START Data supplied
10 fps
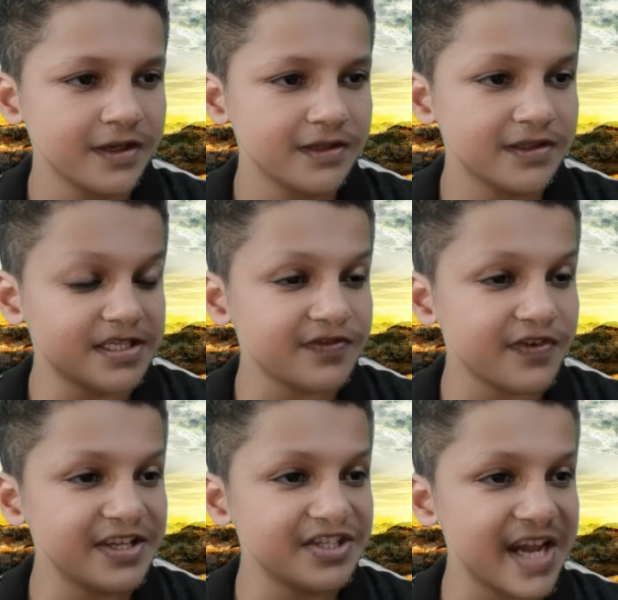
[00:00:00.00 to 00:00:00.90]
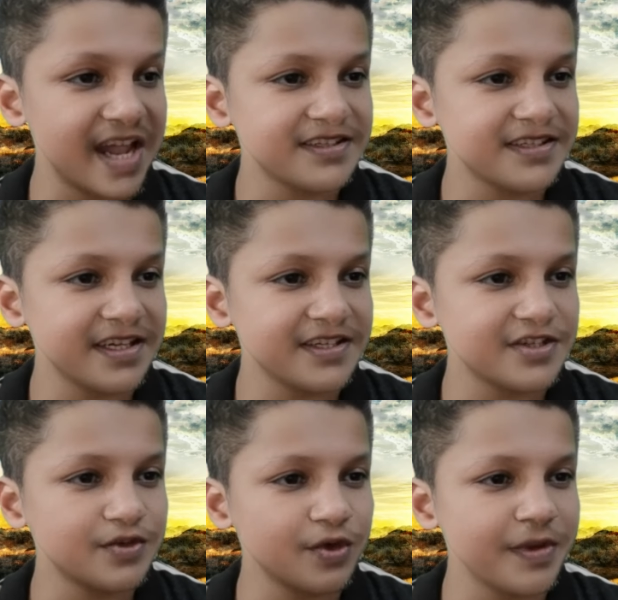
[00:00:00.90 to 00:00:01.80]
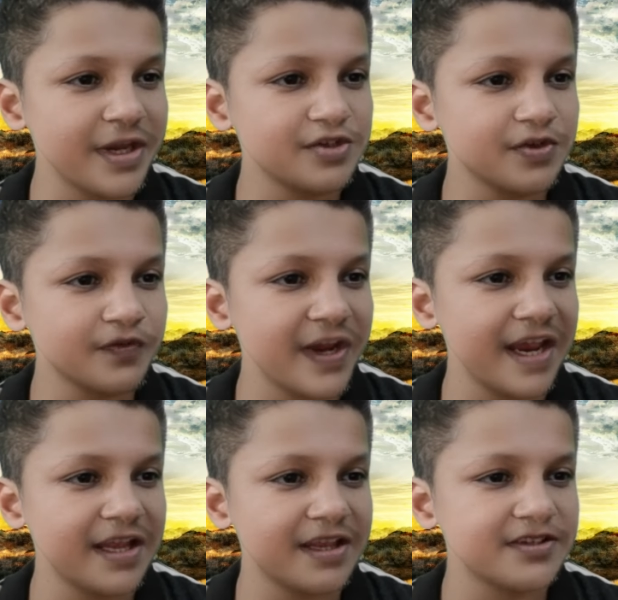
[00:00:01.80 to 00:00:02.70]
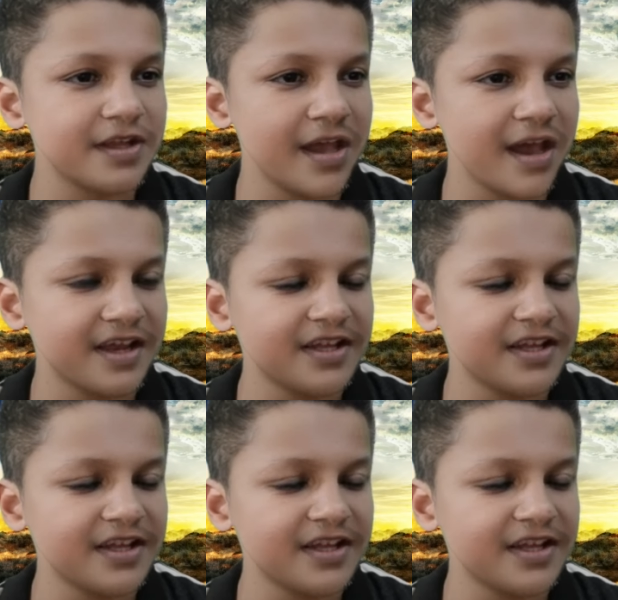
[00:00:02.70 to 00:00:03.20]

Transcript: This franchise is too big to fail on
END Data supplied
What the exercise asks:
Set down the data above word for word, leaving every picture out.

Expected answer:
10 fps
[00:00:00.00 to 00:00:00.90]
[00:00:00.90 to 00:00:01.80]
[00:00:01.80 to 00:00:02.70]
[00:00:02.70 to 00:00:03.20]

Transcript: This franchise is too big to fail on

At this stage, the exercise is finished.